# About this task
Give the entries again exactly as they appear, but without the images.

[[ Excerpted data, beginning ]]

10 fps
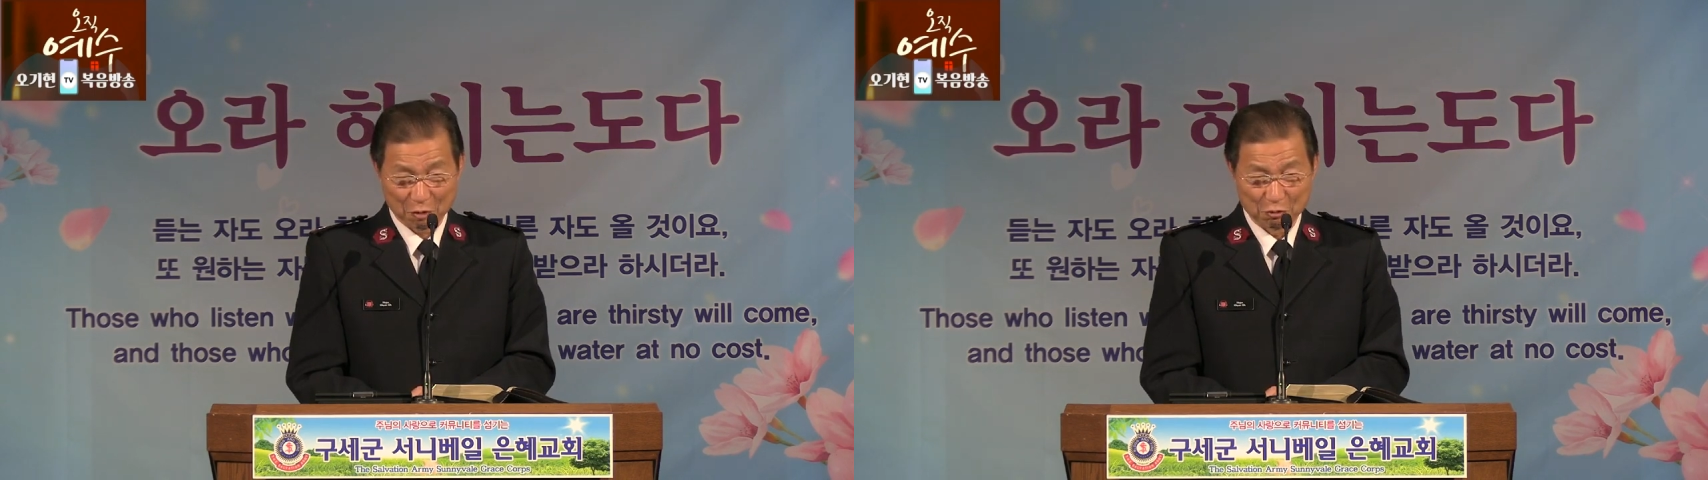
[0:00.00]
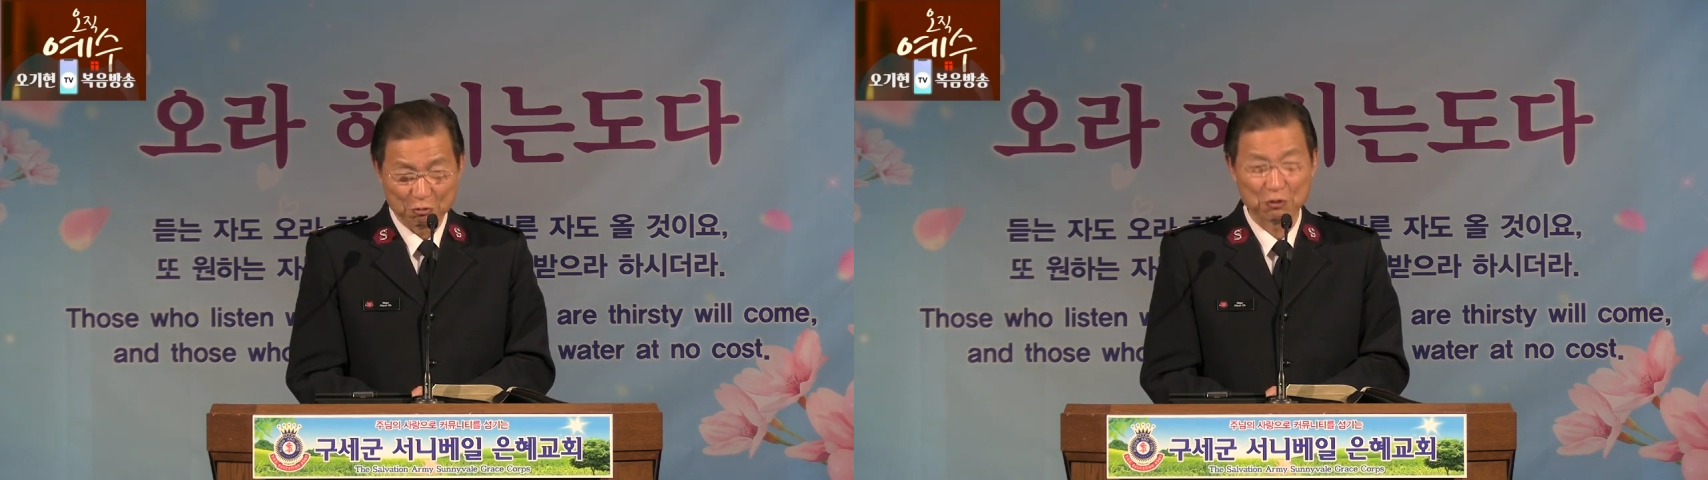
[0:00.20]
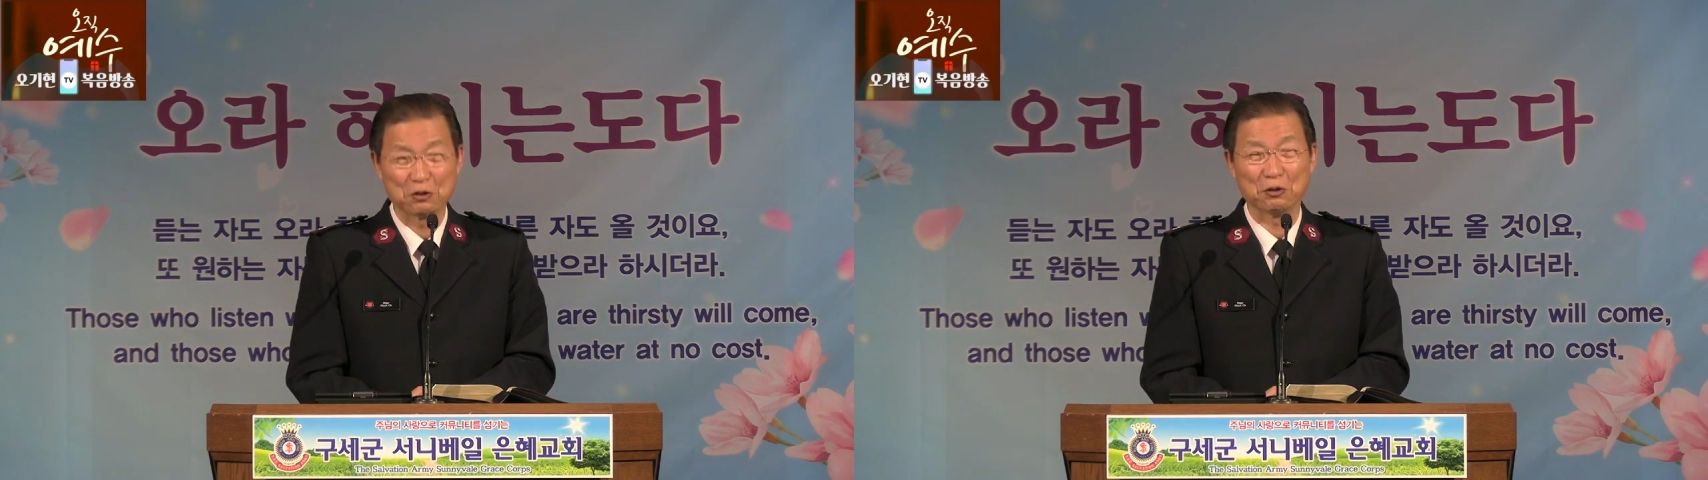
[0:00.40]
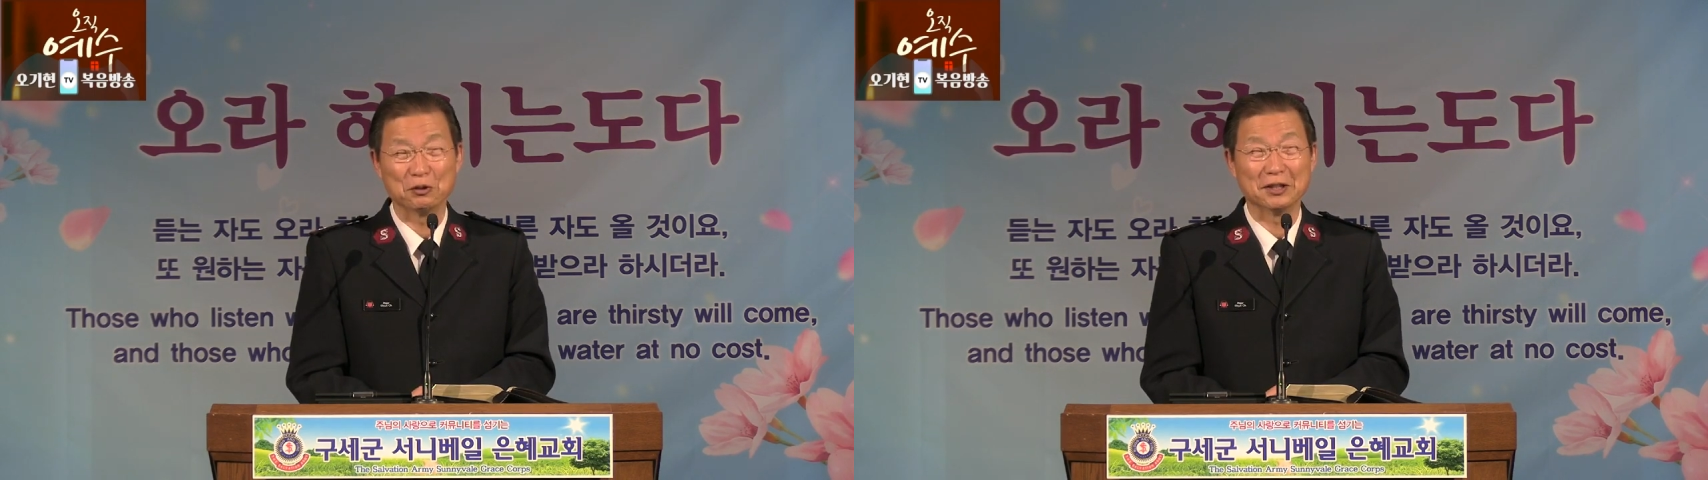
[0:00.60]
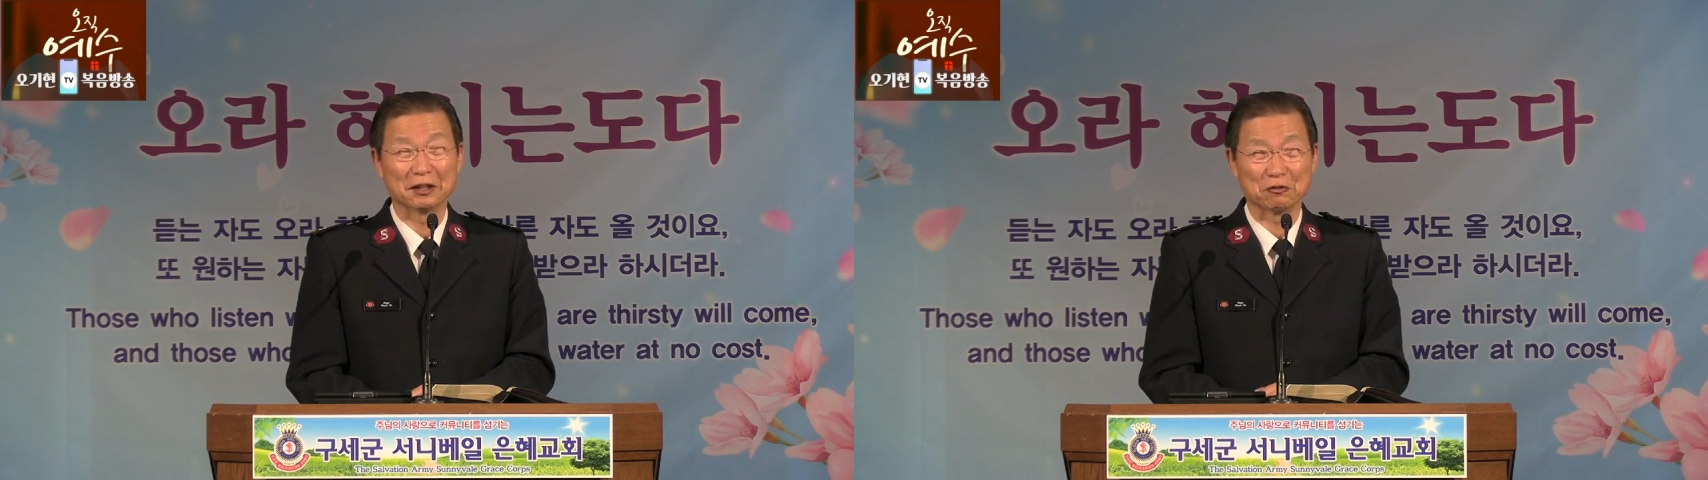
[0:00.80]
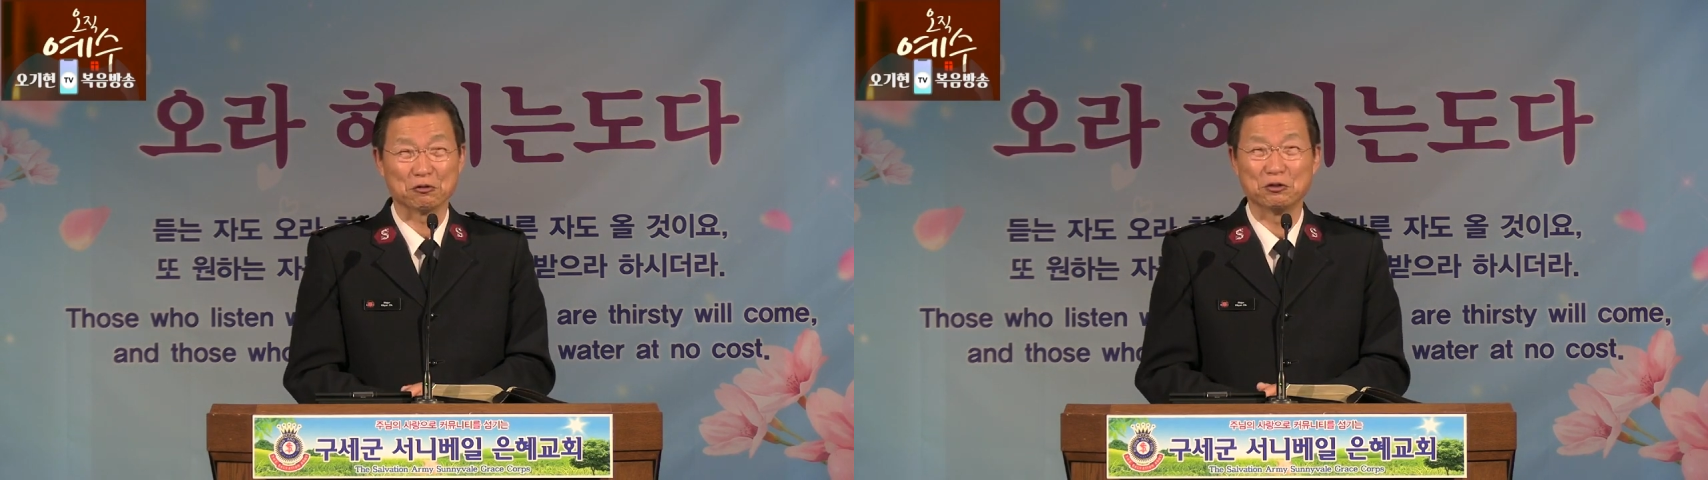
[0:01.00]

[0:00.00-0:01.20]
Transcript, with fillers: 몽두리로 그냥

[[ Excerpted data, end ]]

# Response
10 fps
[0:00.00]
[0:00.20]
[0:00.40]
[0:00.60]
[0:00.80]
[0:01.00]

[0:00.00-0:01.20]
Transcript, with fillers: 몽두리로 그냥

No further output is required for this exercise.